Brown Wins Kennedy’s Senate Seat, Health Reform Plot Thickens

Sword of San Galgano. Authenticated to 12th Century; said to have been plunged into a rock by a medieval Tuscan knight who then became a monk. Click on image for more
This just in from the Washington Post:
Massachusetts state Sen. Scott Brown was elected to the U.S. Senate on Tuesday, winning a special election over two opponents, the Associated Press projected. Brown — the first Republican senator from the Bay State in 31 years — willgive the GOP 41 seats in the Senate, enhancing the party’s ability to demand changes in legislation.
“Enhancing the party’s ability to demand changes in legislation.” That is certainly one way of saying it. As we live under the yoke of the Senate’s filibuster rule, and the stated aim of soon-to-be (or maybe not so soon) U.S. Senator Brown is to put a halt to the health reform legislation currently poised for informal reconciliation between the two houses of Congress, it is dizzying to think that the life’s work of Senator Ted Kennedy may well be torn asunder by the man who’ll take his seat. It is a biting irony of classical greek proportions.
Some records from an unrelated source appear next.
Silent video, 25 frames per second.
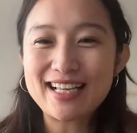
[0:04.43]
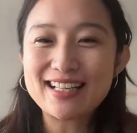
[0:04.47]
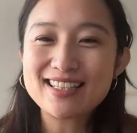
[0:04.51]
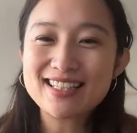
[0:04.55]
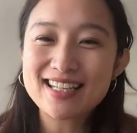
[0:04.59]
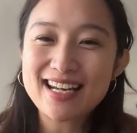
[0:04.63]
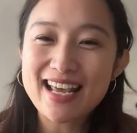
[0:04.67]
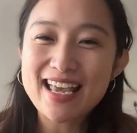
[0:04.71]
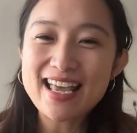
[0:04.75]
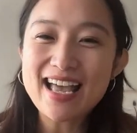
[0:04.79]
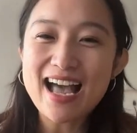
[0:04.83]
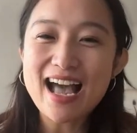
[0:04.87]

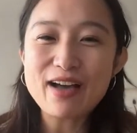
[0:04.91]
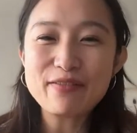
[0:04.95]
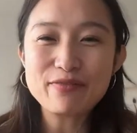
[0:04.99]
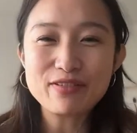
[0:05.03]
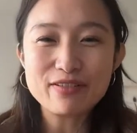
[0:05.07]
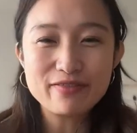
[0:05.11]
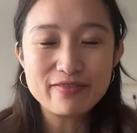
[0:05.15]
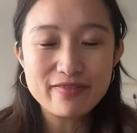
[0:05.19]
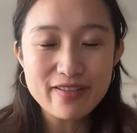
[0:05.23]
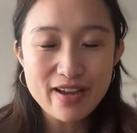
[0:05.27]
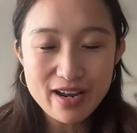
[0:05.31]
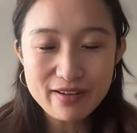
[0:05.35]
Today I have
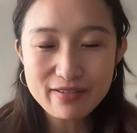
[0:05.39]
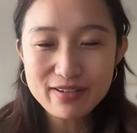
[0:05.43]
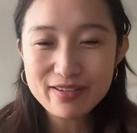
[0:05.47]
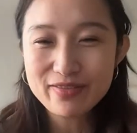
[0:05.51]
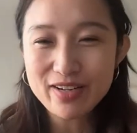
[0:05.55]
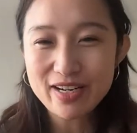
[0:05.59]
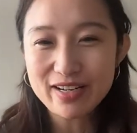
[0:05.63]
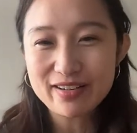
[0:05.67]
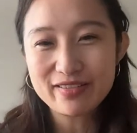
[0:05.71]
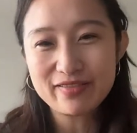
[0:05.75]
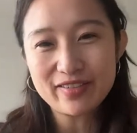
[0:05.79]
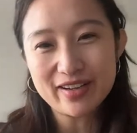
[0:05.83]
a
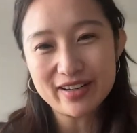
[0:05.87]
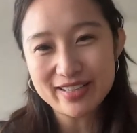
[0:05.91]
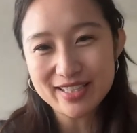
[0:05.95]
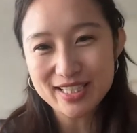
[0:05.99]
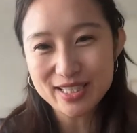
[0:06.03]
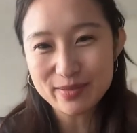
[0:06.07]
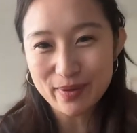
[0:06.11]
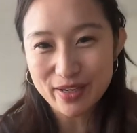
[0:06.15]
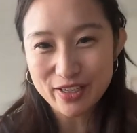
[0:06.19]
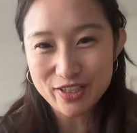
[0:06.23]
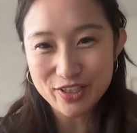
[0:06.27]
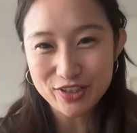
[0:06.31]
very
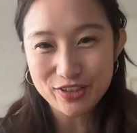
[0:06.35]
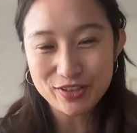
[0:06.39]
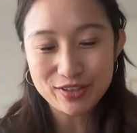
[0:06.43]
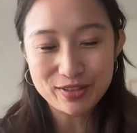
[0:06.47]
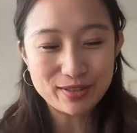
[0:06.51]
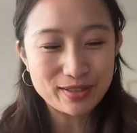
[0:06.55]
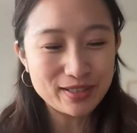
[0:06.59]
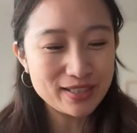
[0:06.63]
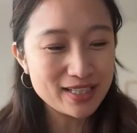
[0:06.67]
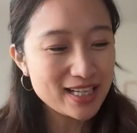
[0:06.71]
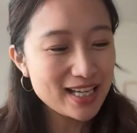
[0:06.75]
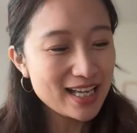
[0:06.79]

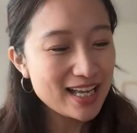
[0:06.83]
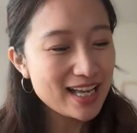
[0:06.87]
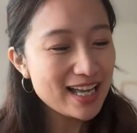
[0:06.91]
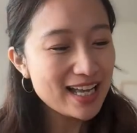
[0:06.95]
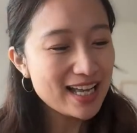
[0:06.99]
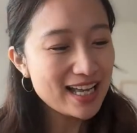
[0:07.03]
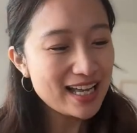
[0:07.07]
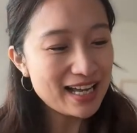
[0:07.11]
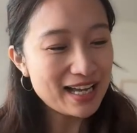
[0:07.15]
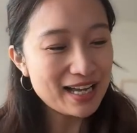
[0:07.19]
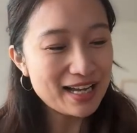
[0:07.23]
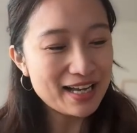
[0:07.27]
special
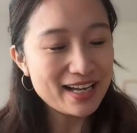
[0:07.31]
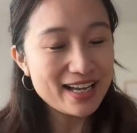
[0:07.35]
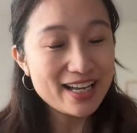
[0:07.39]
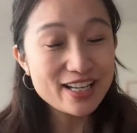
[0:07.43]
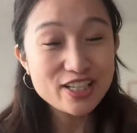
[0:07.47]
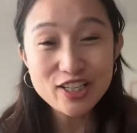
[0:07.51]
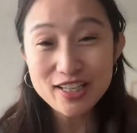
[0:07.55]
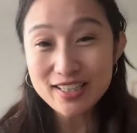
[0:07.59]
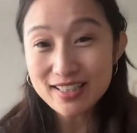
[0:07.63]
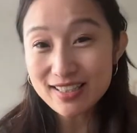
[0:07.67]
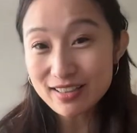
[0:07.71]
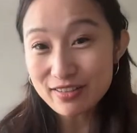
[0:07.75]

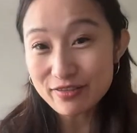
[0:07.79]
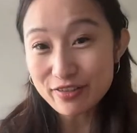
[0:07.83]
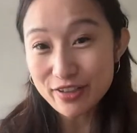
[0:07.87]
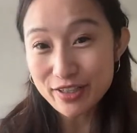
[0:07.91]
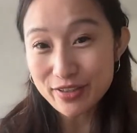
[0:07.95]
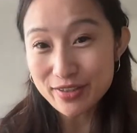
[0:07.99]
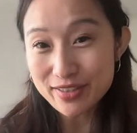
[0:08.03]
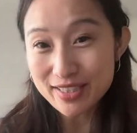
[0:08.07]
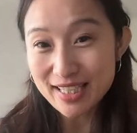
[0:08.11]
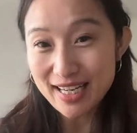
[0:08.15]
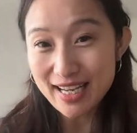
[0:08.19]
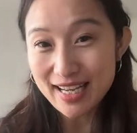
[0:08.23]
agenda for
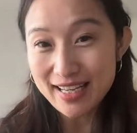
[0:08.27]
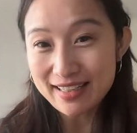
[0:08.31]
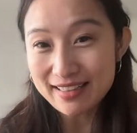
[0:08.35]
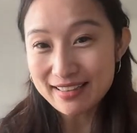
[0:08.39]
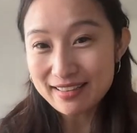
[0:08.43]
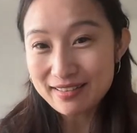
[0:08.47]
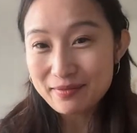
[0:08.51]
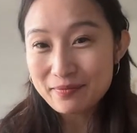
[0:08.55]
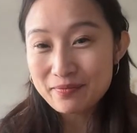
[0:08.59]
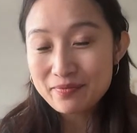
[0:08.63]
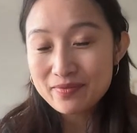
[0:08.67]
you today.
And I find myself wondering, honestly, “What would Ted Kennedy do?” A consummate politician and a superb tactician, I doubt, considering the stakes, he would be adverse to the Massachusetts Secretary of State’s position:
Secretary of State William F. Galvin, citing state law, says city and town clerks must wait at least 10 days for absentee ballots to arrive before they certify the results of the Jan. 19 election. They then have five more days to file the returns with his office.
Galvin bypassed the provision in 2007 so his fellow Democrats could gain a House vote they needed to override a veto of then-Republican President George W. Bush, but the secretary says U.S. Senate rules would preclude a similar rush today.
Ah! The Senate Rules. As that yoke of the modern filibuster draws nearer round the throat of health care reform, and the phrase “in the nick of time” begins to hang in the air like a concrete goal, these words to the opponents of health care reform seem apt:Â Live by the sword….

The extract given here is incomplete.